The character customization is insane. There isn’t any other way to put it. If you want your fighter to have a set of flapping pixie wings and a stack of Jenga blocks (that gradually fall off during the fight) on their head you can. You can even put a running shower coming off their back that will rain water down all match long. It gets ridiculous and hilarious.
Two of my favorite features in the game that make it feel like a love letter to Tekken fans are the Gallery and the Jukebox. Through the jukebox, you can change the game’s soundtrack to any previous Tekken game. There is ten games worth of soundtracks when you include the Tag Tournament spin-off series as well as well as Tekken Revolution, the PS3 free to play game. You can make custom playlists or just play with any previous Tekken soundtrack.

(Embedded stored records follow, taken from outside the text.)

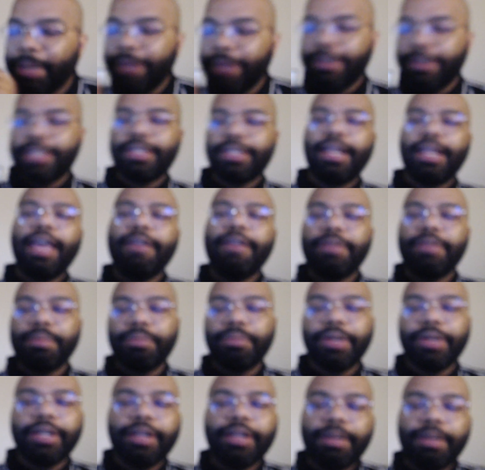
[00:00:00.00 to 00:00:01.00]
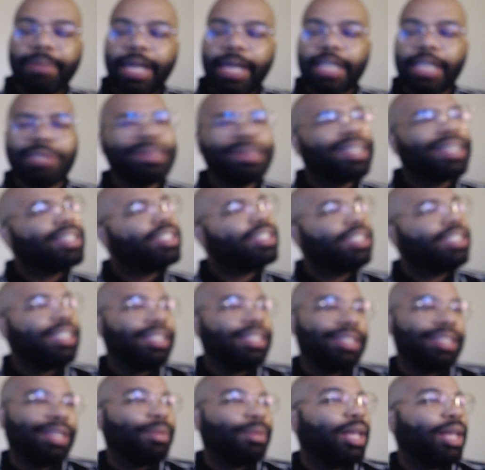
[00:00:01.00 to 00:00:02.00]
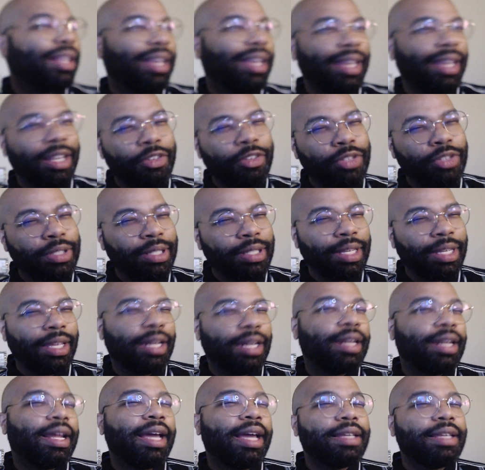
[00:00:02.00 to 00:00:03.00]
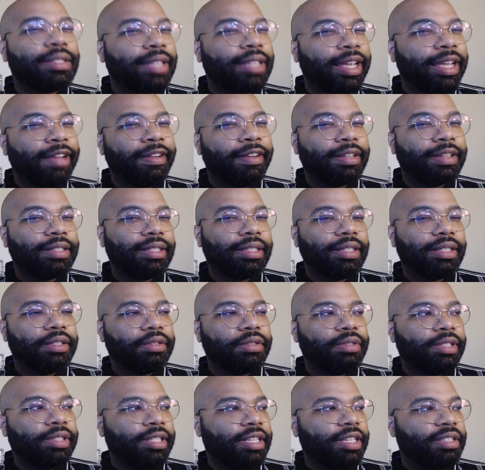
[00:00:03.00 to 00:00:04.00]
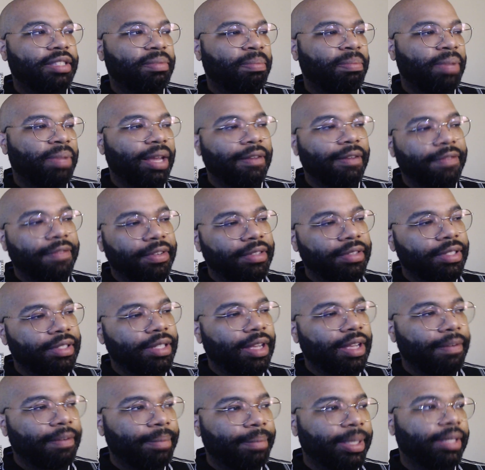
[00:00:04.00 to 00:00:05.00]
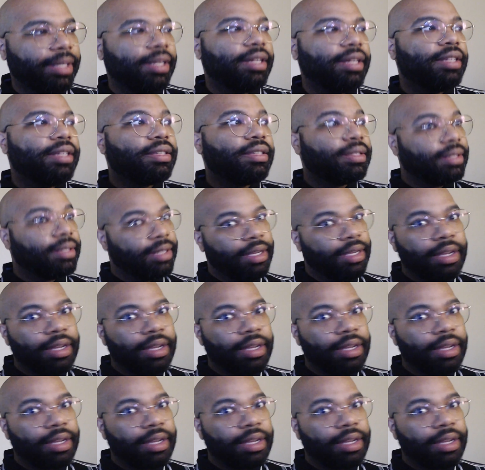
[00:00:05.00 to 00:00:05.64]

reason I even bring up Nat is because she seemed like an interesting and nice character who's just been through stuff because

In the gallery, you can watch every cutscene from every past Tekken game. This is a fantastic feature that I’m not sure I’ve seen before, especially in a game series as old as Tekken. The nostalgia it brings back is immense for me, and I enjoyed re-watching some of the old games. It can also help catch you up on the crazy story that has been running for seven games now if you’re interested.
With a game like this, it’s easy to recommend you at least try it if you’re interested in the genre. I would recommend renting it if possible if you aren’t sure about multiplayer as the single player options are not worth $60. If you are enjoying this current golden age of fighting games and want to add another one to your collection, then this is a no-brainer. It’s the only 3D fighting game left, and it’s an incredible package of customization and nostalgia with some of the best balance I’ve seen in a fighting game. It’s a must buy for Tekken fans and competitive fighting game fans alike.